----- MATERIAL FOR THIS TASK

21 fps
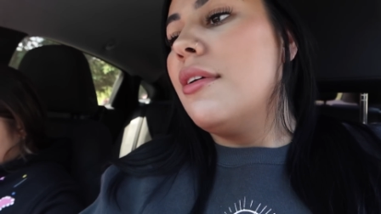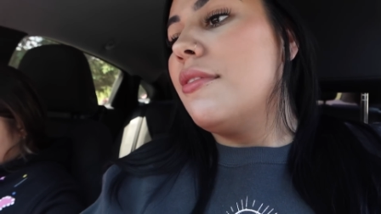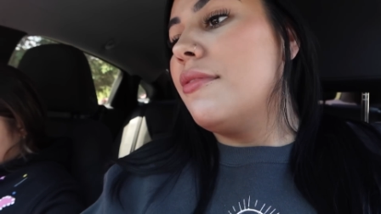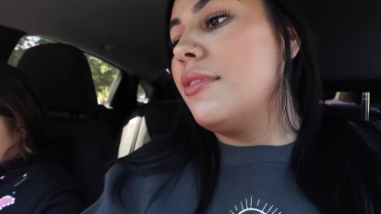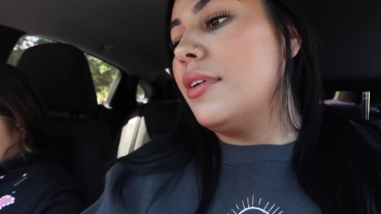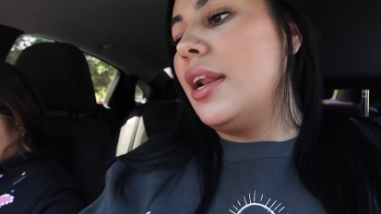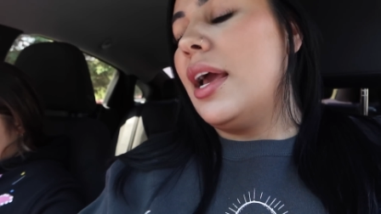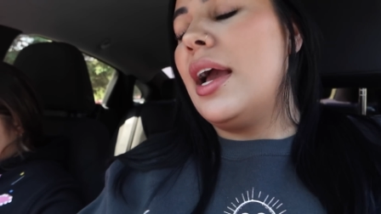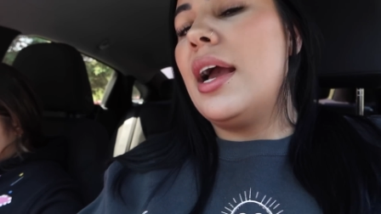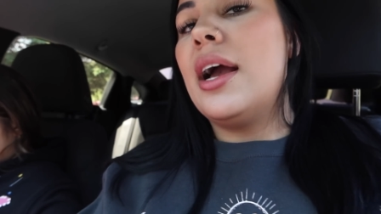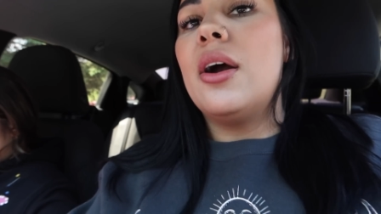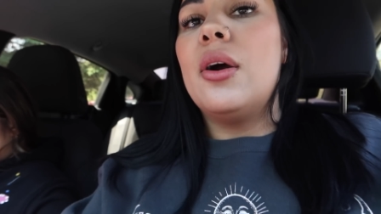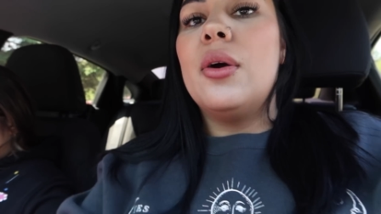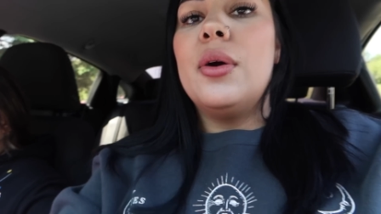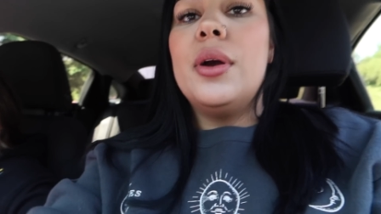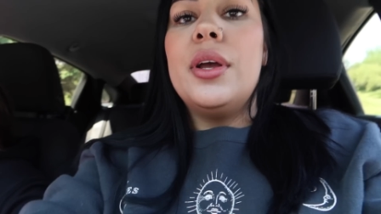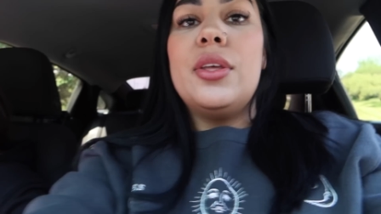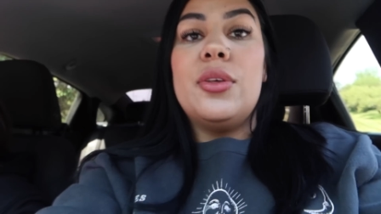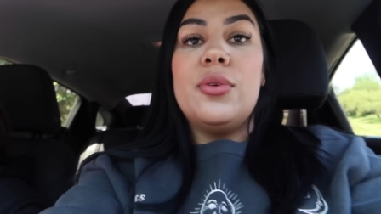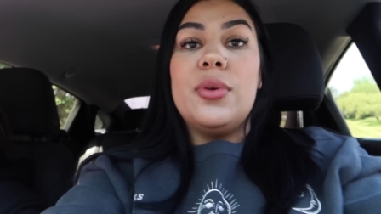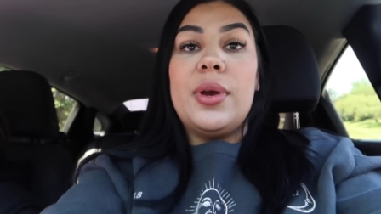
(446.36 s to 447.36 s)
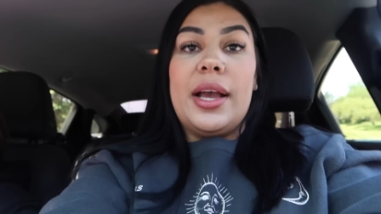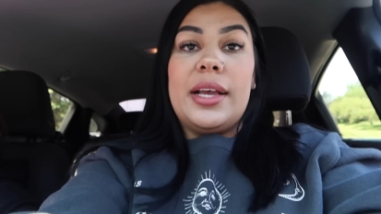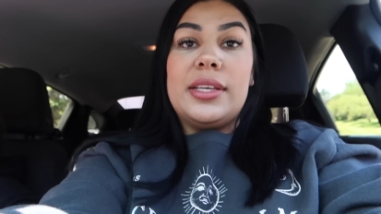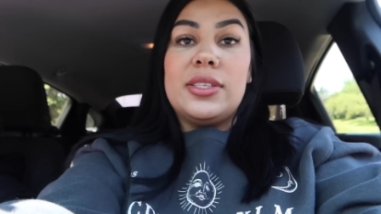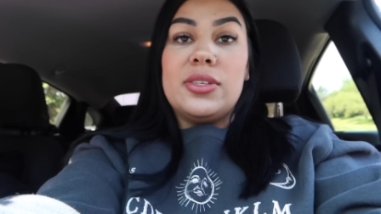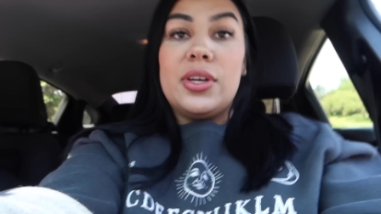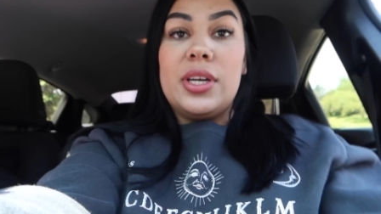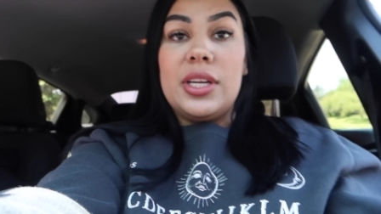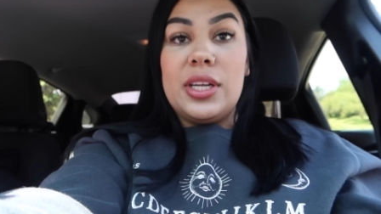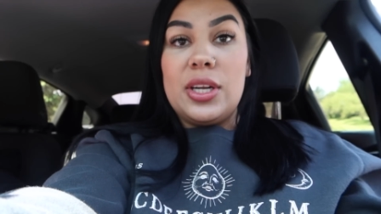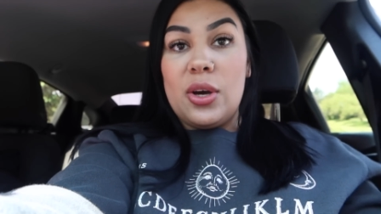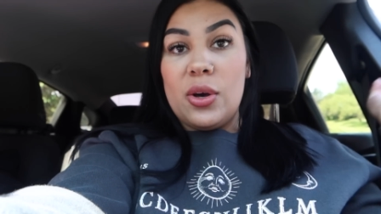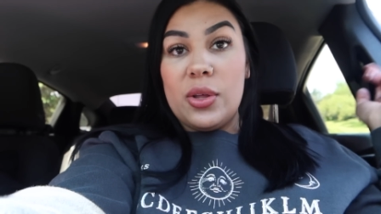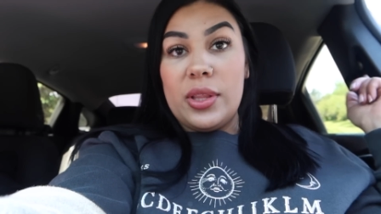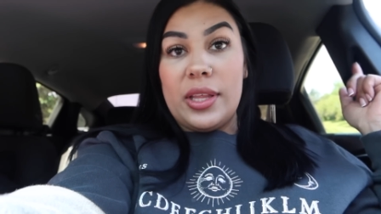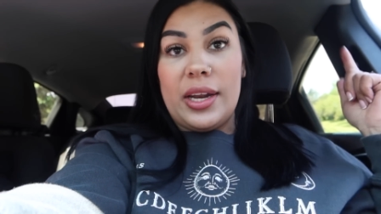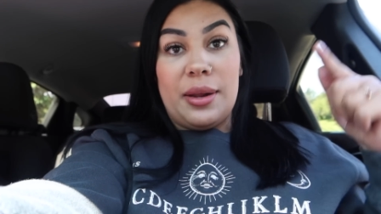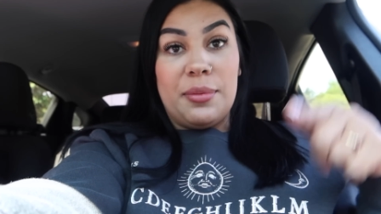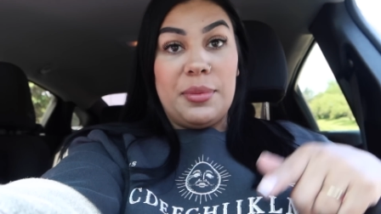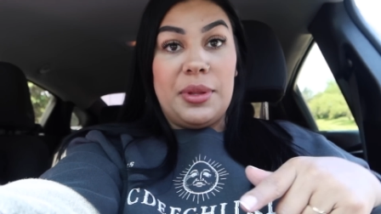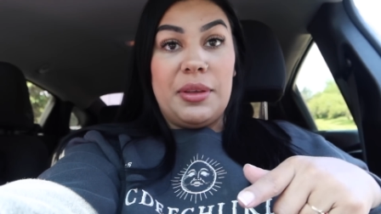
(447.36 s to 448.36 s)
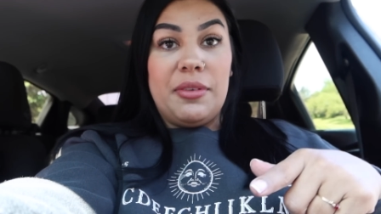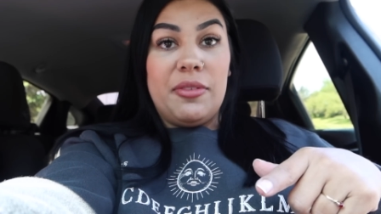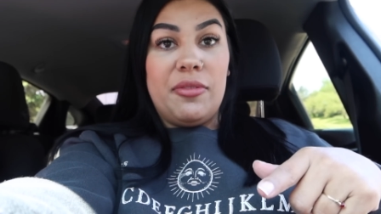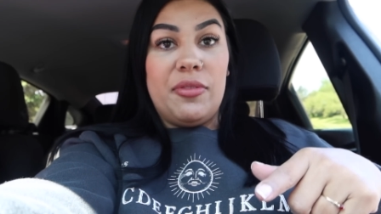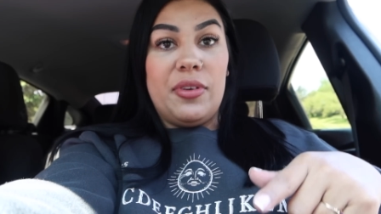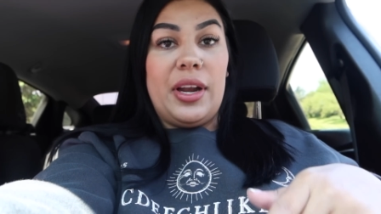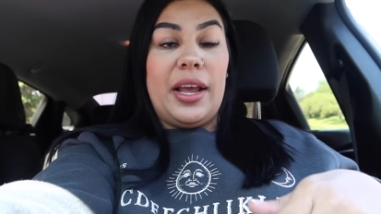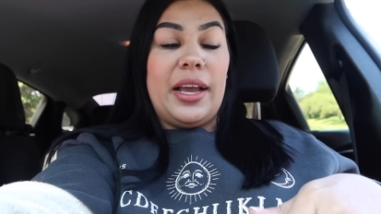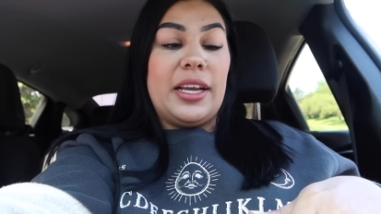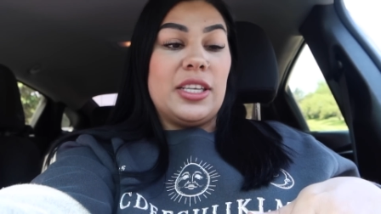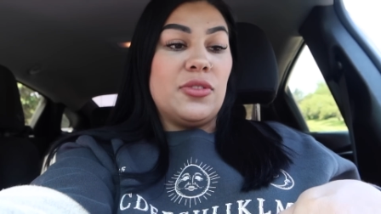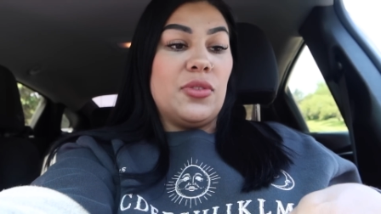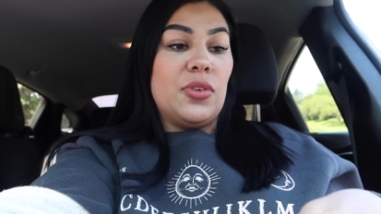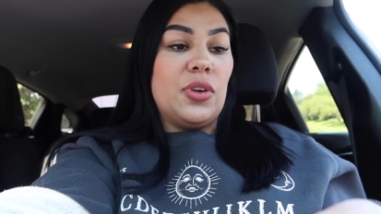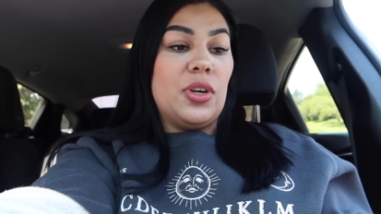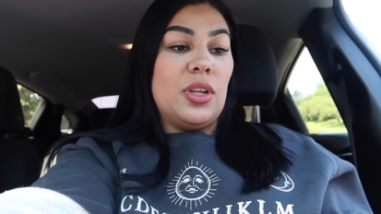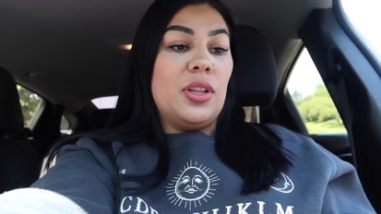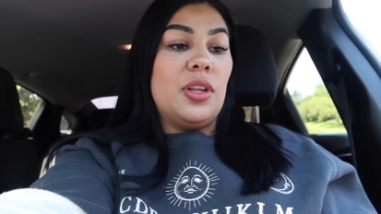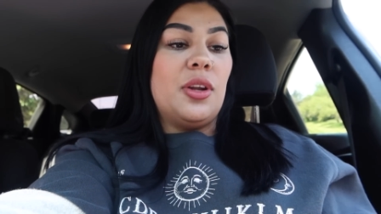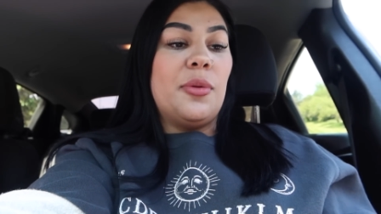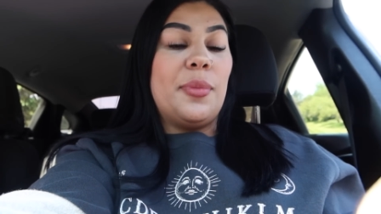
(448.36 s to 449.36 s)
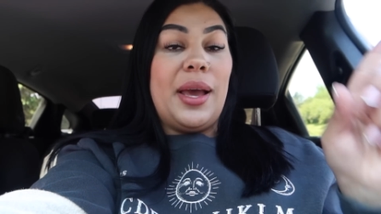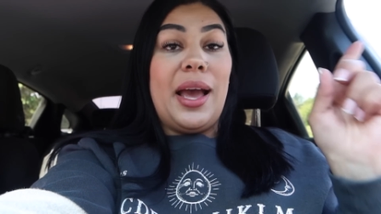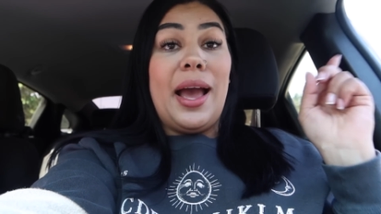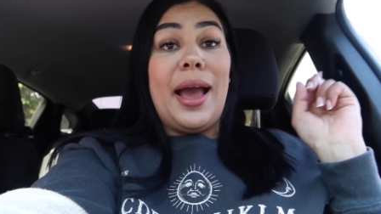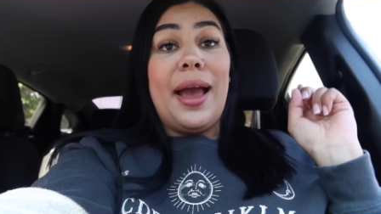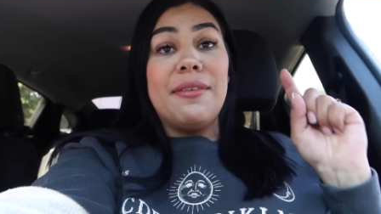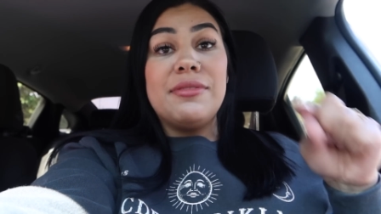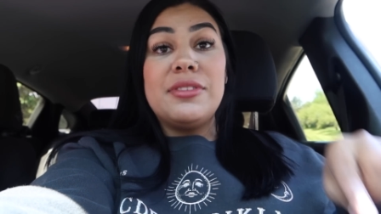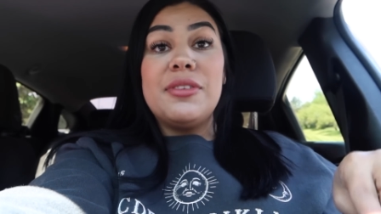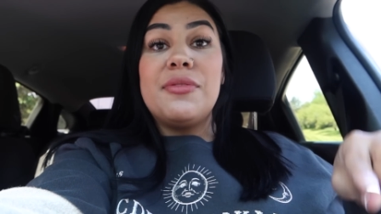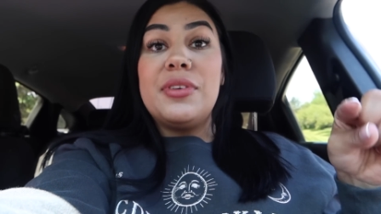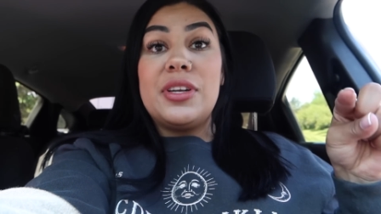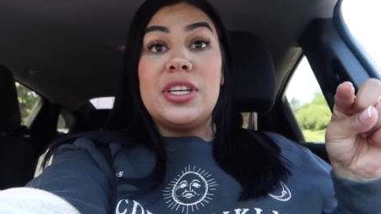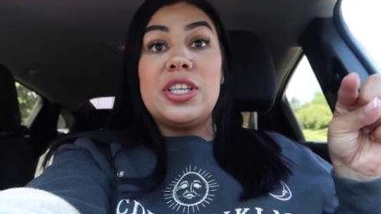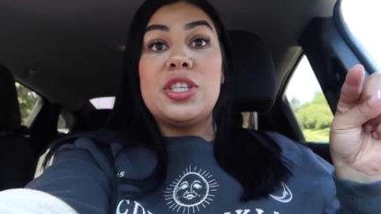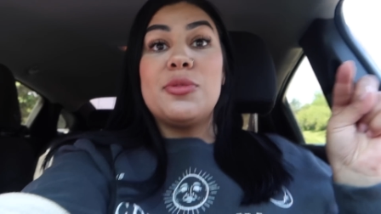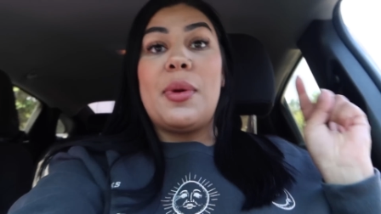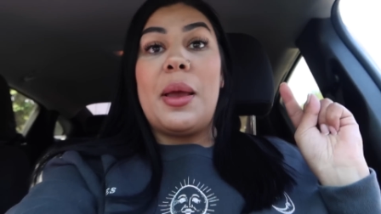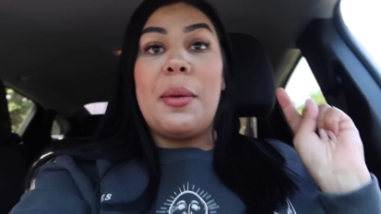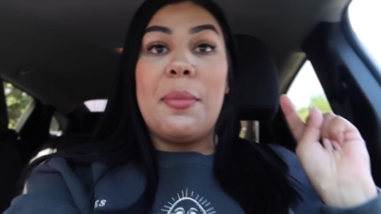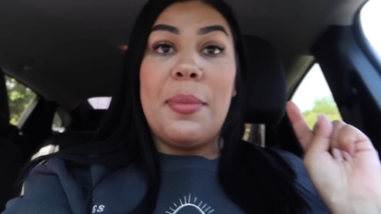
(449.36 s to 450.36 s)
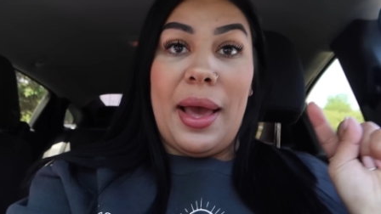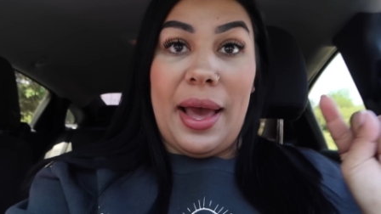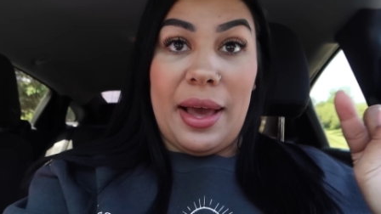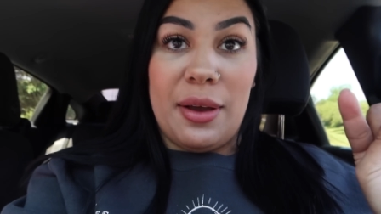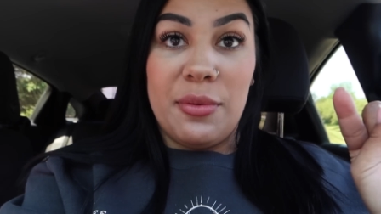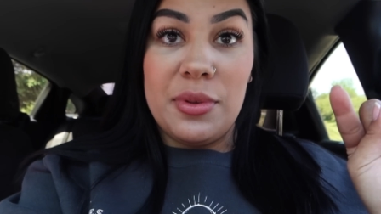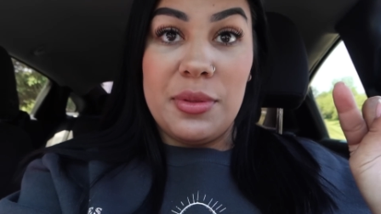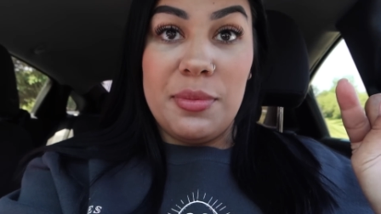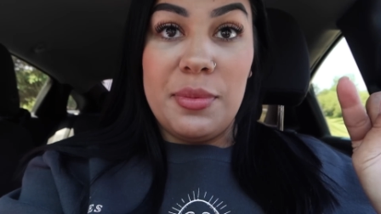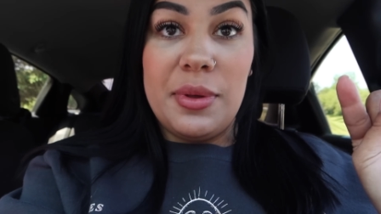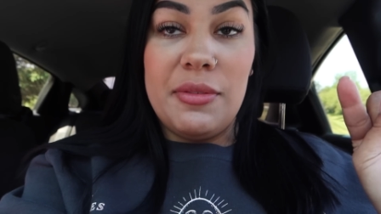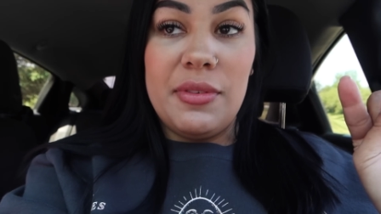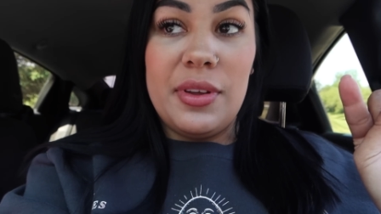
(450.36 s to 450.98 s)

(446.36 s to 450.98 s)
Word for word: for now, you guys already know that I'm leaving for Nashville in a little bit. I have to finish my pack with me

----------

* [THE PROBLEM]: The copy you output must match the entries above exactly, except that it has no pictures.

* [REPLY]:
21 fps
(446.36 s to 447.36 s)
(447.36 s to 448.36 s)
(448.36 s to 449.36 s)
(449.36 s to 450.36 s)
(450.36 s to 450.98 s)

(446.36 s to 450.98 s)
Word for word: for now, you guys already know that I'm leaving for Nashville in a little bit. I have to finish my pack with me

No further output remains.